The Peer Support movement arose in the 1970s when psychiatric survivors and others who felt stigmatized by a mental health diagnosis came together to offer one another support. Of course, much of the peer movement owes a debt to the founders of Alcoholics Anonymous and its use of peer support in recovery from alcohol dependence. In addition to offering hope and sharing in a journey of recovery, peer providers and others involved in the peer movement work for civil rights and advocate for more humane treatment of those living with a mental health challenge.

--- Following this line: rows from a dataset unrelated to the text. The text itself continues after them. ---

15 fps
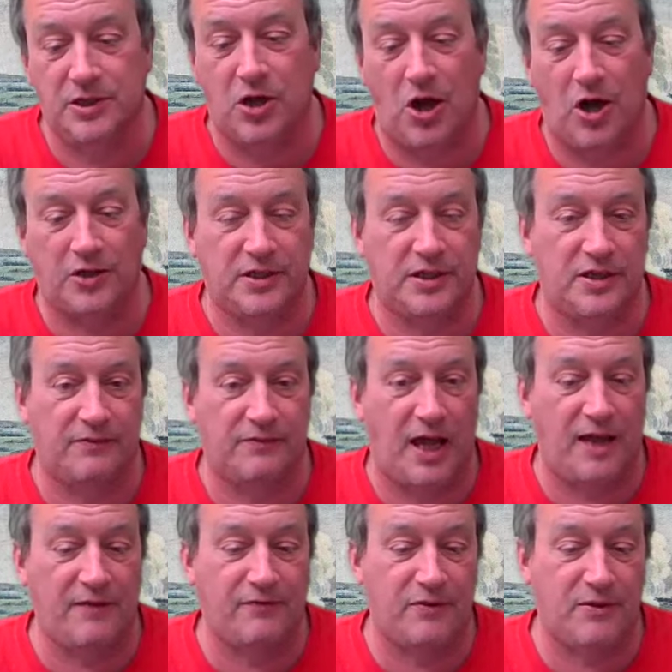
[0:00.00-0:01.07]
the cognitive
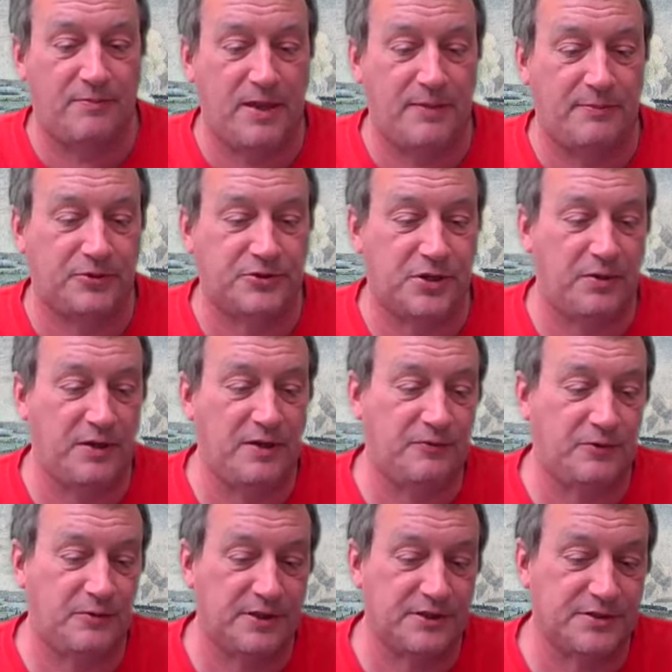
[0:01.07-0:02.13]
life of the people so
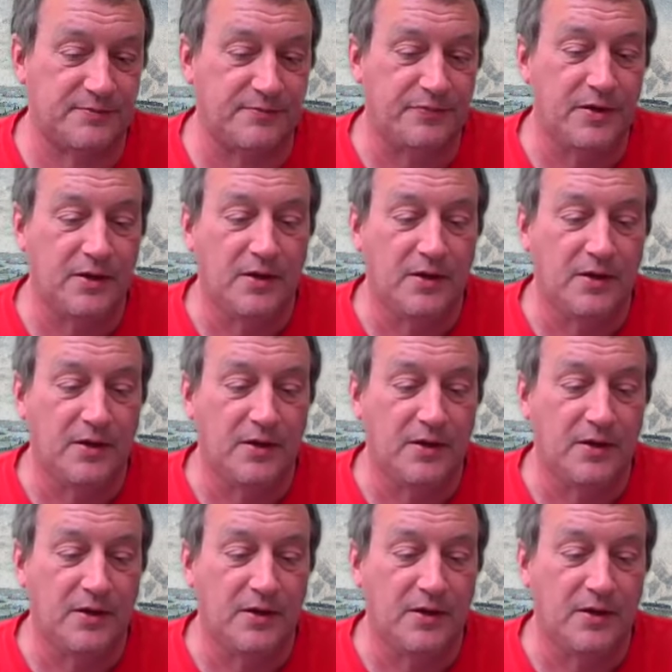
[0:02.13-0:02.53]
influenced.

For over five decades, peer support has gained traction within the mental healthcare system as an evidence-based, recovery-oriented part of care. Currently, there are over 24,000 peer providers working in every U.S. state and territory. At the heart of Peer Support is the idea that everyone is capable of recovery, and what that recovery looks like is determined by each individual.
Overall, studies have found that peer support:
- Decreases morbidity and mortality rates
- Increases life expectancy
- Increases knowledge of a diagnosis
- Improves self-efficacy
- Improves self-reported health status and self-care skills
- Reduces use of emergency services
Additionally, providers of peer support report less depression, heightened self-esteem and self-efficacy, and improved quality of life.